(Records excerpted from a collection)

-*-

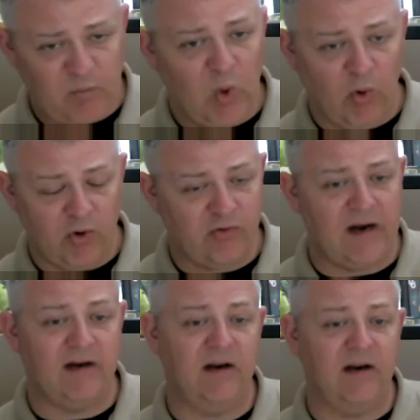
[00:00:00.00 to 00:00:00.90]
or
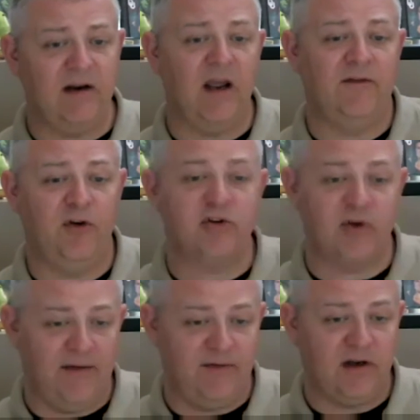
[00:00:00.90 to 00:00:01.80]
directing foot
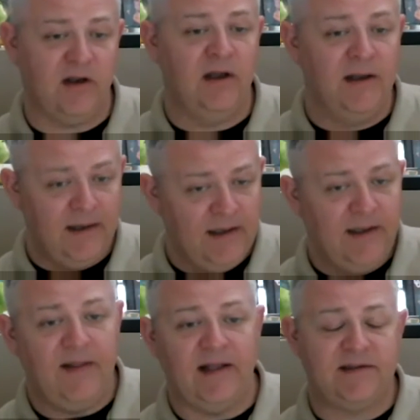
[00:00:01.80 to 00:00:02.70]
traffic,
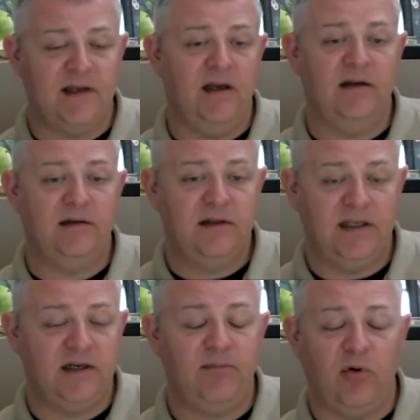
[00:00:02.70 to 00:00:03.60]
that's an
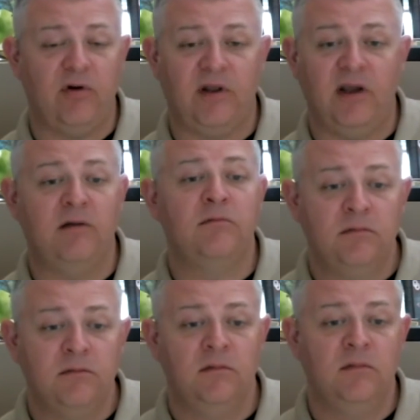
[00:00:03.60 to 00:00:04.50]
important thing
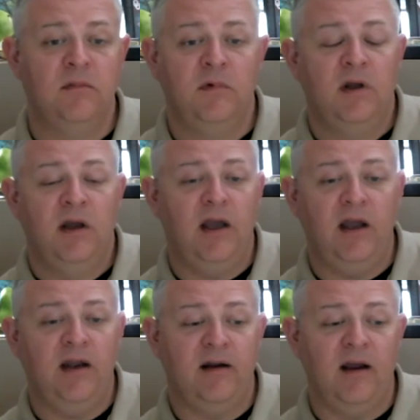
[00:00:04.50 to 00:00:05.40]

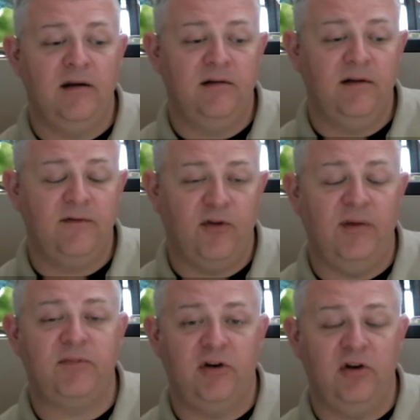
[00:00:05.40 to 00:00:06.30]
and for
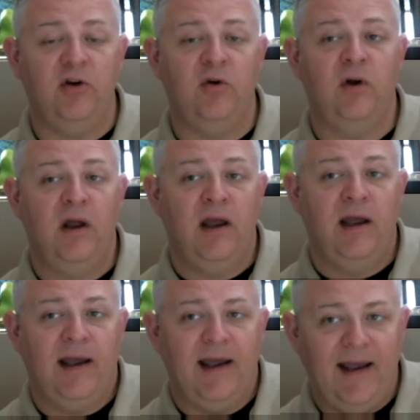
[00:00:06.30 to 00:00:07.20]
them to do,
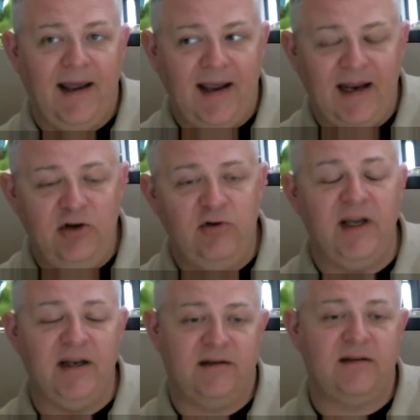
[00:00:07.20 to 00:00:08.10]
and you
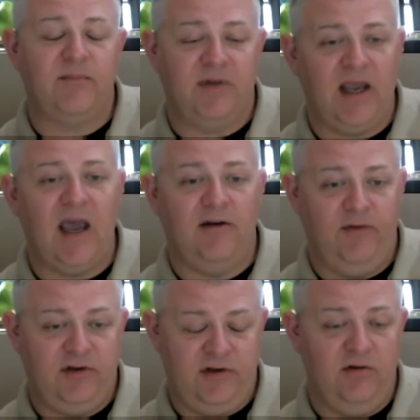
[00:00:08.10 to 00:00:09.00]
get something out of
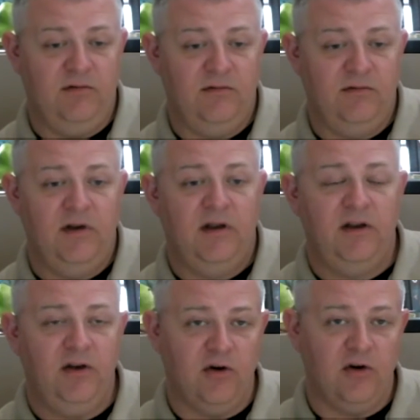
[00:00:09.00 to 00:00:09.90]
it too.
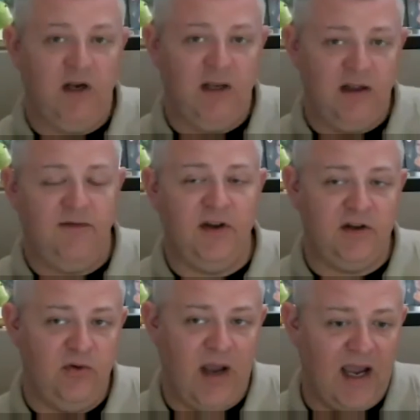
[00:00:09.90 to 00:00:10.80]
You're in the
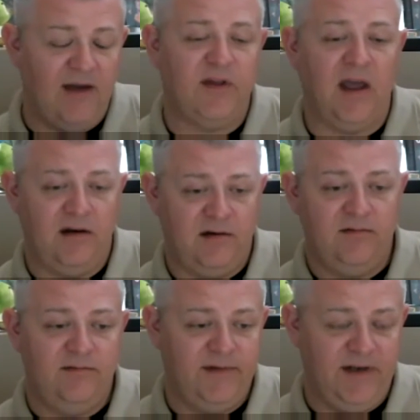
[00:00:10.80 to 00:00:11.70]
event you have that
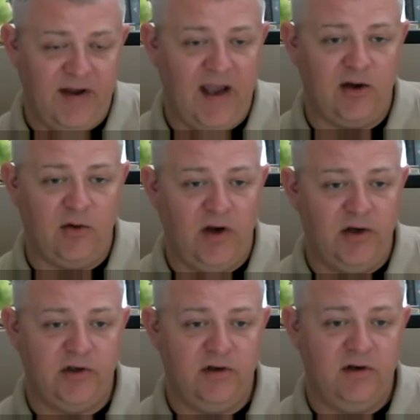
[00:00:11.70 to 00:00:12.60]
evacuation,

-*-

▸ **The task**: Would you return the records exactly as written, minus any image?

▸ **Answer area**:
[00:00:00.00 to 00:00:00.90]
or
[00:00:00.90 to 00:00:01.80]
directing foot
[00:00:01.80 to 00:00:02.70]
traffic,
[00:00:02.70 to 00:00:03.60]
that's an
[00:00:03.60 to 00:00:04.50]
important thing
[00:00:04.50 to 00:00:05.40]

[00:00:05.40 to 00:00:06.30]
and for
[00:00:06.30 to 00:00:07.20]
them to do,
[00:00:07.20 to 00:00:08.10]
and you
[00:00:08.10 to 00:00:09.00]
get something out of
[00:00:09.00 to 00:00:09.90]
it too.
[00:00:09.90 to 00:00:10.80]
You're in the
[00:00:10.80 to 00:00:11.70]
event you have that
[00:00:11.70 to 00:00:12.60]
evacuation,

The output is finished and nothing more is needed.